He did as well, overcoming two serious setbacks. The first occurred when he re-fractured the knee while on an exercise bike. “That was a hammer blow, that one,” he says. Dundee sought out the best person they could in order to give McPake new impetus. He 
brightened when he saw Louis Saha sitting in top knee specialist Andy Williams’ London waiting room. McPake learned why even star footballers had to wait in line. “People say to me you must have played against some top, top players,” he says. “I mean I played Chelsea when I was at Coventry, Didier Drogba and John Terry. They have an aura. But no one had an aura like Andy Williams did for me.”

McPake was back on the road to recovery but then came an incident to test the spirit of even the toughest, most determined athlete. Visiting his sister, he stumbled on decking while en route to the jacuzzi. “I felt something,” he recalls. “What was that?!” His quadriceps tendon had snapped. A return visit to Williams followed and a couple of Under 20 appearances gave everyone hope. But then he broke down again at Gussie Park, down the road from Dens. It was over. He announced his retirement in January last year.

It was his decision. The club were prepared to keep on treating him. On top of his salary, McPake estimates Dundee spent “tens of thousands of pounds” on medical bills, including flying him back and forth to London for five consecutive weeks for expensive platelet-rich plasma, or PRP, injections.

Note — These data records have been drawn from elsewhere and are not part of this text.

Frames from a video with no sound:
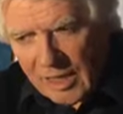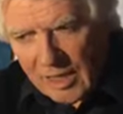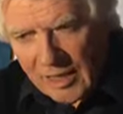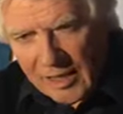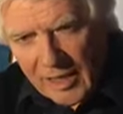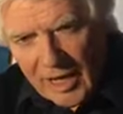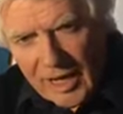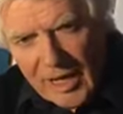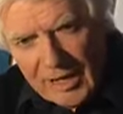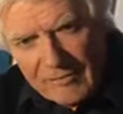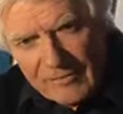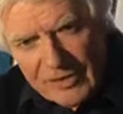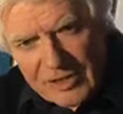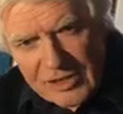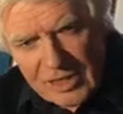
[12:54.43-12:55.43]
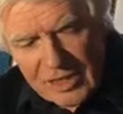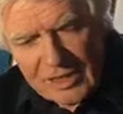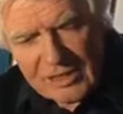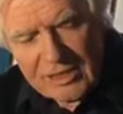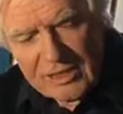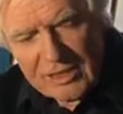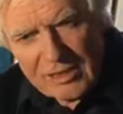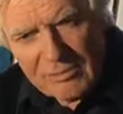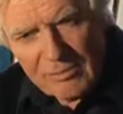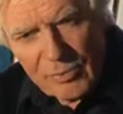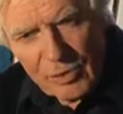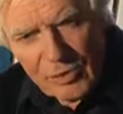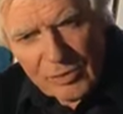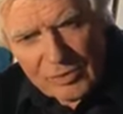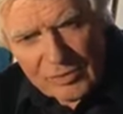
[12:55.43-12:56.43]
and I emphasize the
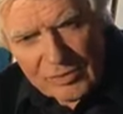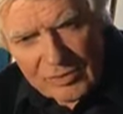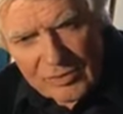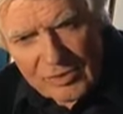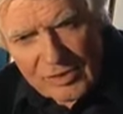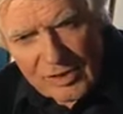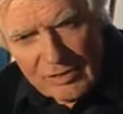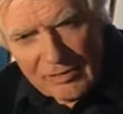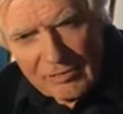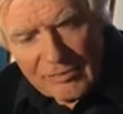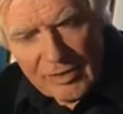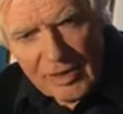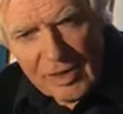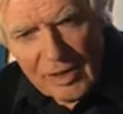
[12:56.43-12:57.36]
importance of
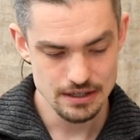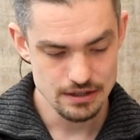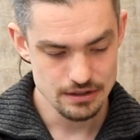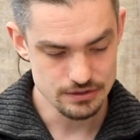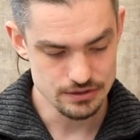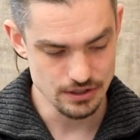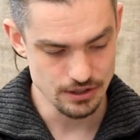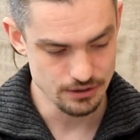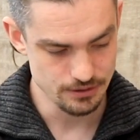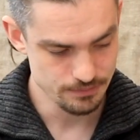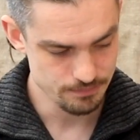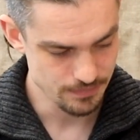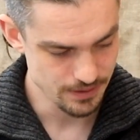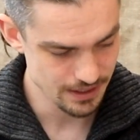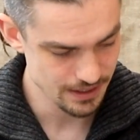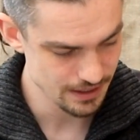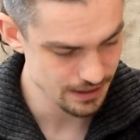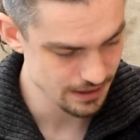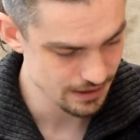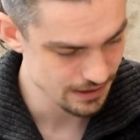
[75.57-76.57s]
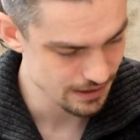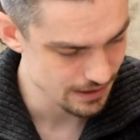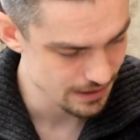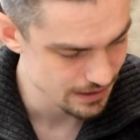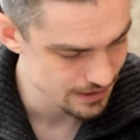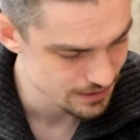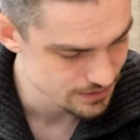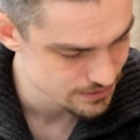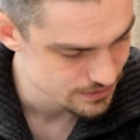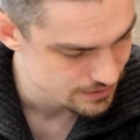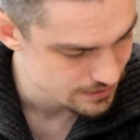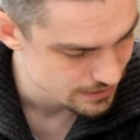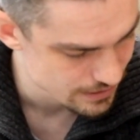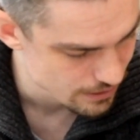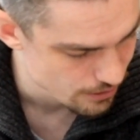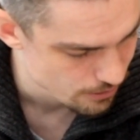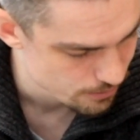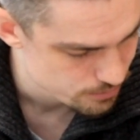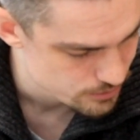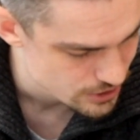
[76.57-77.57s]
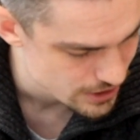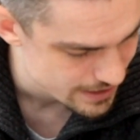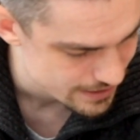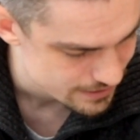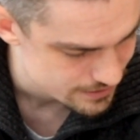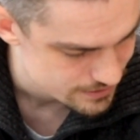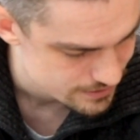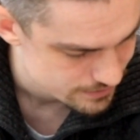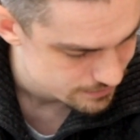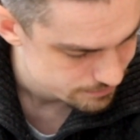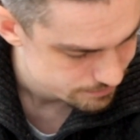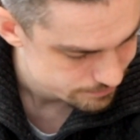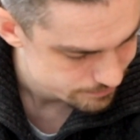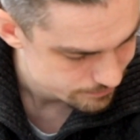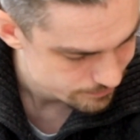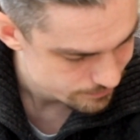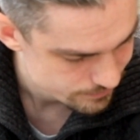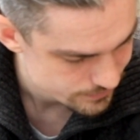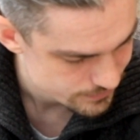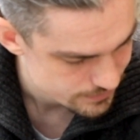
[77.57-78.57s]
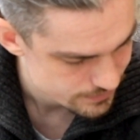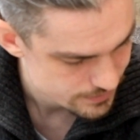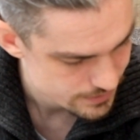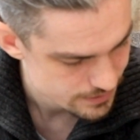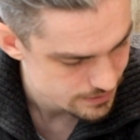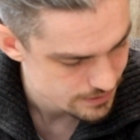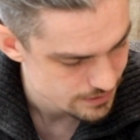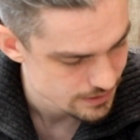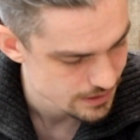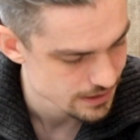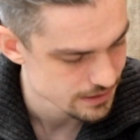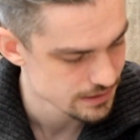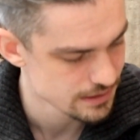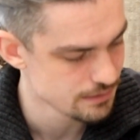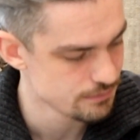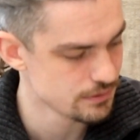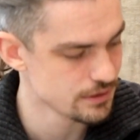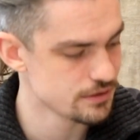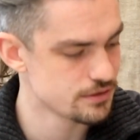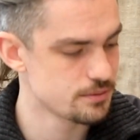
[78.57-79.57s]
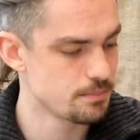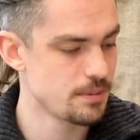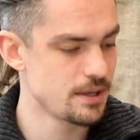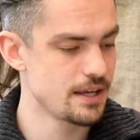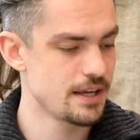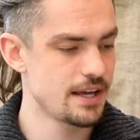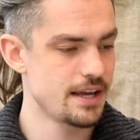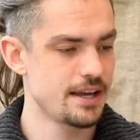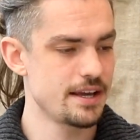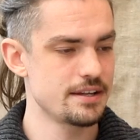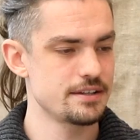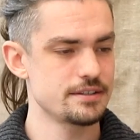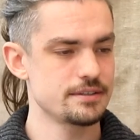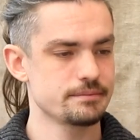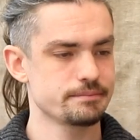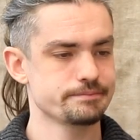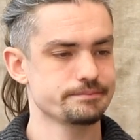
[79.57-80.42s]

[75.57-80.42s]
So here is the object, lovely spearhead,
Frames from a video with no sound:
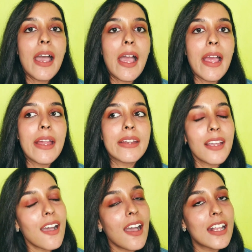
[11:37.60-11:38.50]
And
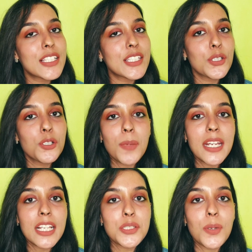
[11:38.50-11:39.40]
yeah, I'll see you in my
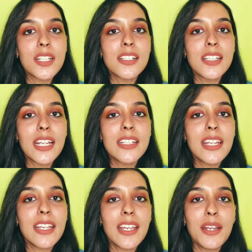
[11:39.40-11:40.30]
next one. Till then,
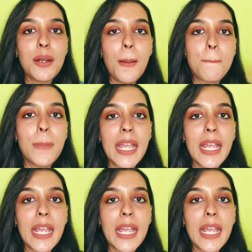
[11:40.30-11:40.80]
take care.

It’s almost as if John Nelms, the manging director, knew then what was in store and he was investing in a future Dundee manager. “I am glad the way it’s worked now,” McPake says. “I would not be sitting here now, eventually maybe, but not now.

“There’s people with cancer…” he adds. “I mean, my dad died of cancer. That was the shake I needed to give myself. I was down, and you would be, but there’s people out there who are miles worse off. I had a bad knee but was getting the best treatment, the best surgeons.

“I always had my dad in my head. I mean, what was I complaining about? I have a sore knee. Looking back, it [the injury] was the best thing that could have happened. It allowed me to get on with my coaching.”

Mention of his father, Michael, is pertinent. There’s a photograph of him sitting on his desk. Or at least there’s the photo of his arm lying on a hospital bed next to McPake’s then four-day old daughter. But they are not in a maternity ward. They are in a cancer ward.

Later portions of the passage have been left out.